# [Problem description]
What the answer must hold is the line containing "[2.00-3.00s]" and all lines after it through the end of the listing, copied exactly, with pictures left out.

# [Data for processing]
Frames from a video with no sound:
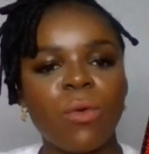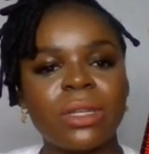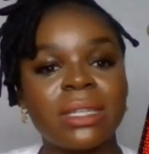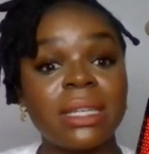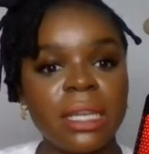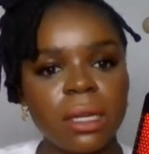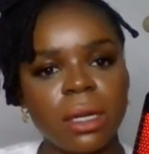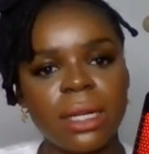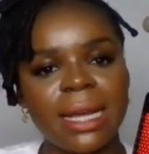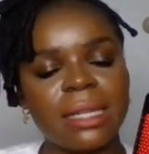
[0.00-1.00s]
I was
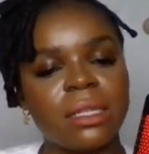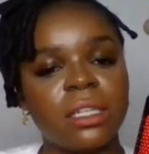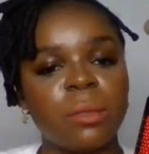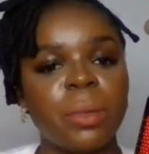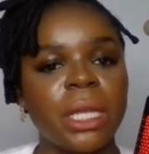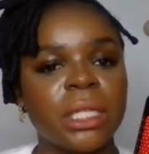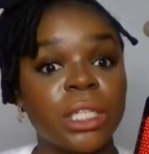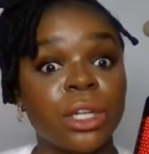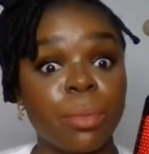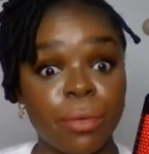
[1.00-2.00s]
eagerly
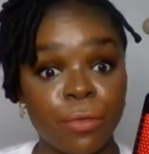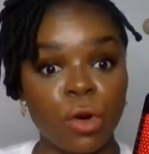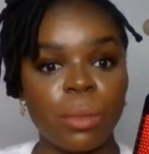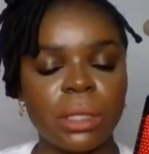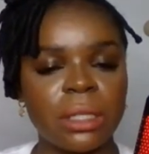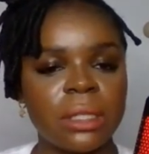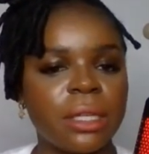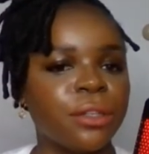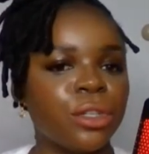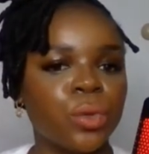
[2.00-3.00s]
anticipating her performances
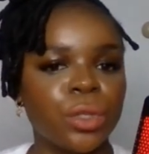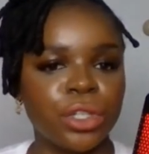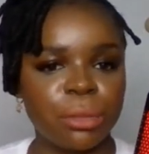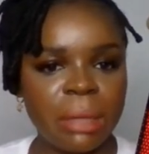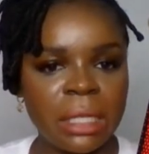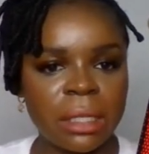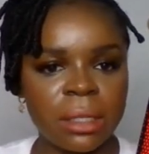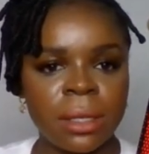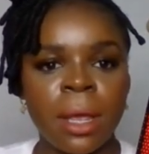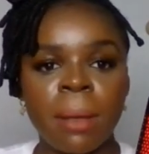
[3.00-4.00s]
in the 200
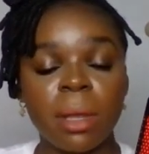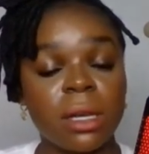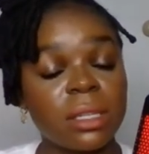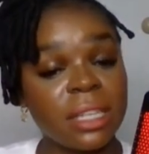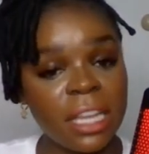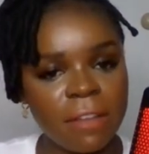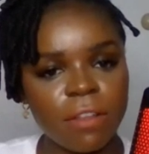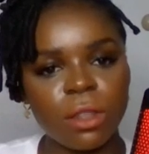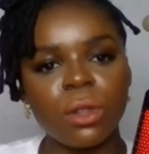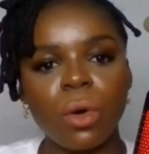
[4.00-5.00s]
meters because
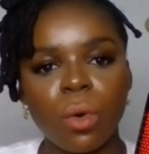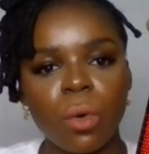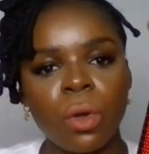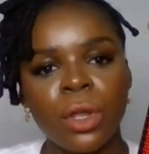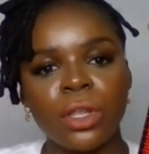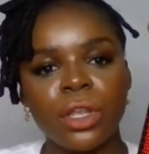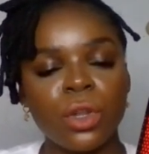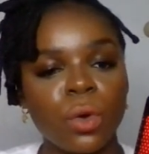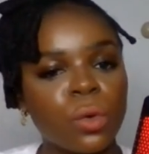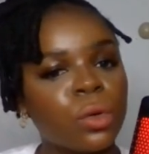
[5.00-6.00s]
even though,
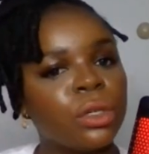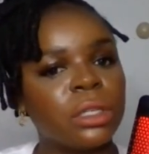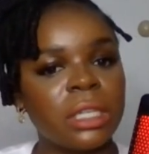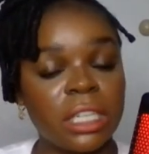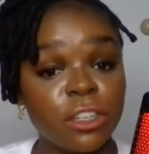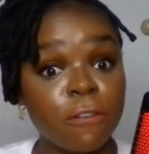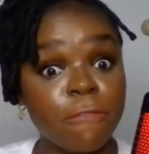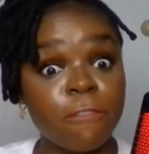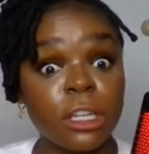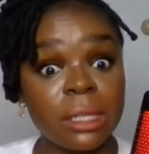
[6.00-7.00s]
this is her
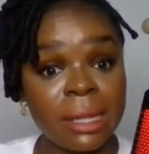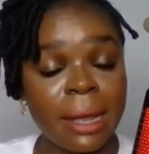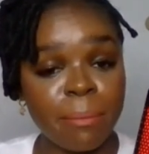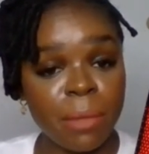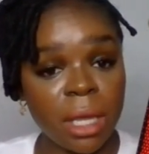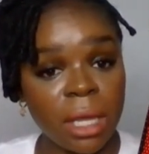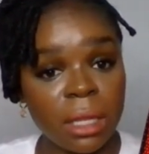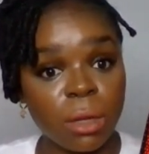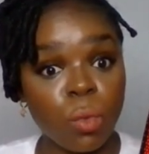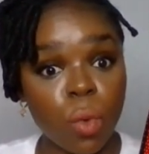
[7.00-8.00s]
first time
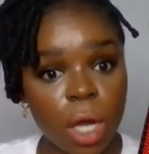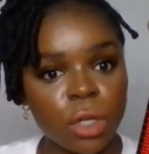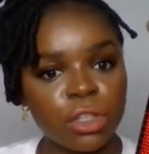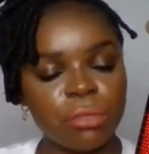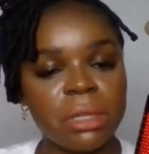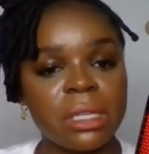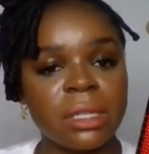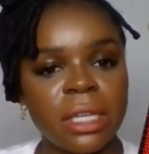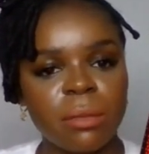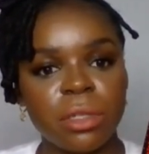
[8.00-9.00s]
making the 100-meter
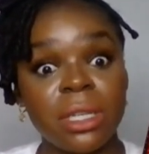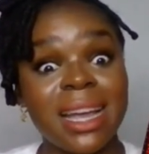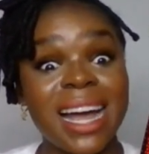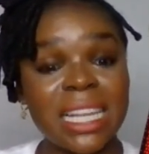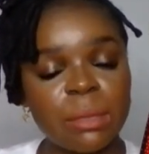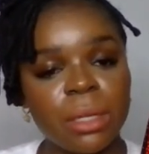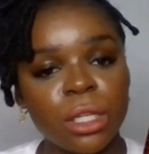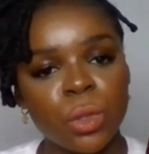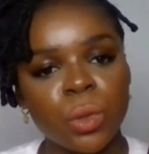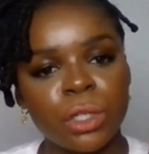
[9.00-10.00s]
team, she has made
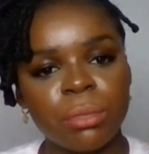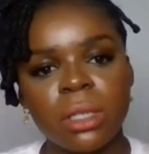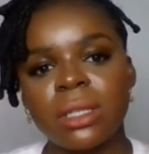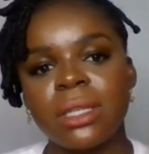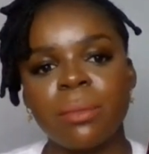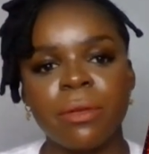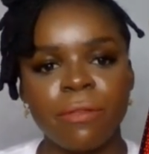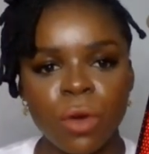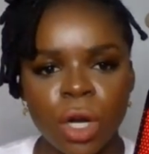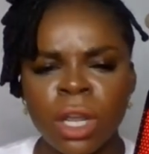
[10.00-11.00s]
the 200-meter team
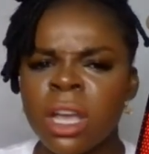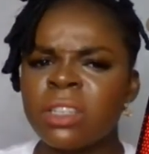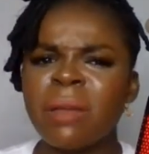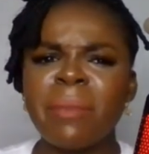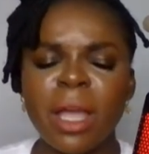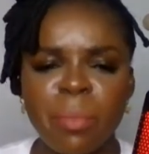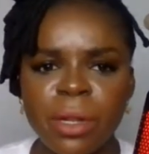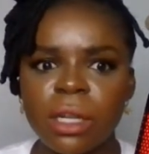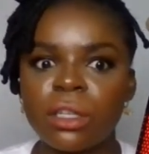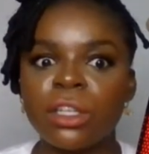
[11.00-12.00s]
before. So in my
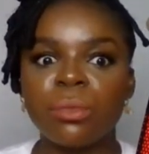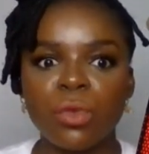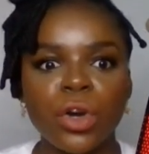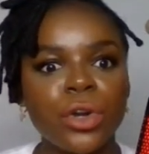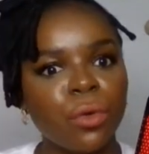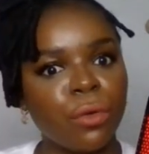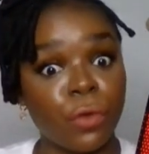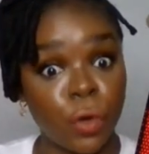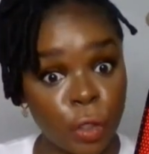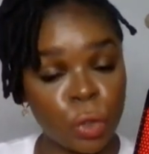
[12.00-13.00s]
opinion, she's more known
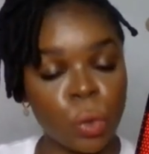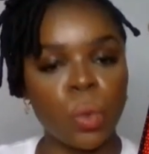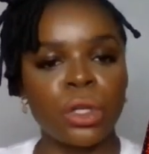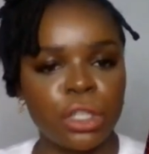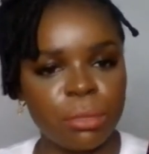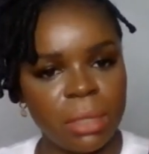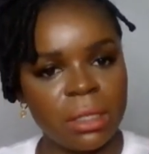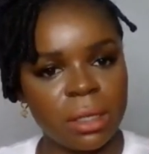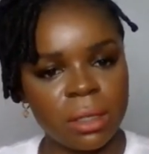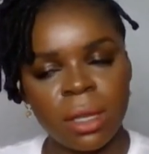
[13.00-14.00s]
for her 200
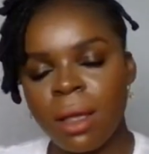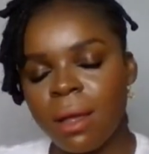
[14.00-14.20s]
meters.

# [The answer]
[2.00-3.00s]
anticipating her performances
[3.00-4.00s]
in the 200
[4.00-5.00s]
meters because
[5.00-6.00s]
even though,
[6.00-7.00s]
this is her
[7.00-8.00s]
first time
[8.00-9.00s]
making the 100-meter
[9.00-10.00s]
team, she has made
[10.00-11.00s]
the 200-meter team
[11.00-12.00s]
before. So in my
[12.00-13.00s]
opinion, she's more known
[13.00-14.00s]
for her 200
[14.00-14.20s]
meters.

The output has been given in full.